The Turkish president Recep Tayyip Erdogan has said suggestions that he is punishing his political opponents following last week's coup attempt are libelous. About 18,000 police officers, military personnel and judges have been suspended or arrested in the days since the coup was put down. Among of its supposed leaders, the Air Force Commander General Akin Ozturk has appeared in court marked by several recent wounds. The General denied any involvement in the uprising.
Russia's participation in next month's Olympic Games is in the balance after it was accused of state’s sponsored cheating across a range of sports. Sarah Rainsford reports from Moscow. Russia now faces the prospect that its entire Olympic team could be banned from competing in Rio following evidence that doping was covered up systematically across disciplines. The deputy sports minister Yury Nagornykh has already been suspended. He was named as the key figure in the reports accused of directing operations from the sports ministry.
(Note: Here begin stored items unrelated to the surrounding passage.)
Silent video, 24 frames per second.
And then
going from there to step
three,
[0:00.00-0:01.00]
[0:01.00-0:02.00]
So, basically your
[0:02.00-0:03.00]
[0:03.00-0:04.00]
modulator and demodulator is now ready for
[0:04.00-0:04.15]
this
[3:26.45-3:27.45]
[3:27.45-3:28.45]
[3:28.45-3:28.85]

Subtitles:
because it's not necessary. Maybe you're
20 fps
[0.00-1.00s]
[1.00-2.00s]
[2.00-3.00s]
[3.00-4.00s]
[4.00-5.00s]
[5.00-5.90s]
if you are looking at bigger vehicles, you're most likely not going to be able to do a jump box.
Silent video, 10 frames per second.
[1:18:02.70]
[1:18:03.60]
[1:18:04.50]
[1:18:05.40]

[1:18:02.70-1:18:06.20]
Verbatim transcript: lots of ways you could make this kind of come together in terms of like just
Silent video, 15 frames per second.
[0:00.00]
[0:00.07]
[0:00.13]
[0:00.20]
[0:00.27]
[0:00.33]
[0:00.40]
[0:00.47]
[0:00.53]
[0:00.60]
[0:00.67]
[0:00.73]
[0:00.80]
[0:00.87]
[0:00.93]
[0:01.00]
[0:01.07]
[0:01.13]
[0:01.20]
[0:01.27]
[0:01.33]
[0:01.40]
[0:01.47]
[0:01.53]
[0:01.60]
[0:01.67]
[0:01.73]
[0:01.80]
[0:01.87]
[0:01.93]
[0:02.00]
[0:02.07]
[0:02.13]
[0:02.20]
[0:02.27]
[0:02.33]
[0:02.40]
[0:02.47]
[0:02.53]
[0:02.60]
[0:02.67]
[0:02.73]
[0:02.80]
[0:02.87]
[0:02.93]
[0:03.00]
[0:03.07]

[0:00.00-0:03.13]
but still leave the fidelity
The South Korean military says North Korea has fired three ballistic missiles into the sea off its eastern coast. It says that the missiles had a range which enables them to strike all South Korea. This month Pyongyang threated to take action in response to the planned deployment of US anti-missile system in the south. World news from the BBC.
MPs in Britain have voted overwhelmingly in favor of renewing the country's aging nuclear deterrent. The YEAs for the right 472, the NAYs are left 117. The vote has been called by Britain's new Prime Minister Theresa May whose conservative party backed the motion as to the number of Labor MPs. That give a free vote by their leader Jeremy Corbyn an opponent of nuclear weapons. Tom Symonds followed proceedings in the House of Commons. After countless previous debates about nuclear weapons, many of the arguments deployed in this one were familiar, but all from the virtue of independent deterrent, were set against the claim that the threat has changed since the days of the Cold War. Early in debate, both Theresa May and Jeremy Corbyn were asked if they would be prepared to launch a nuclear attack capable of killing 100,000 people or more, she said briskly yes, his answer no.
Finally, the authorities in Guatemala say an army officer convicted of killing an outspoken and Catholic Bishop has died in a prison riot. Byron Lima had been serving a 30-year sentence for the murder in 1998 of Bishop Juan Jose Gerardi, an opponent of the then military regime. Candace Piette reports. A lawyer for Byron Lima claimed he had been shot by a rival gang within the jail, the former army captain is reported to have been one of the most powerful inmates in Guatemala's prison system. He’d recently forbidden a rival gang from selling drugs in the prison where he was serving his sentence. Lima had been convicted along with his father, an army colonel, and a third man of the murder of bishop Gerardi. The cleric was killed two days after publishing a report in which he blamed the Guatemalan army for most of the human rights abuses committed during the country's long military conflict. BBC news.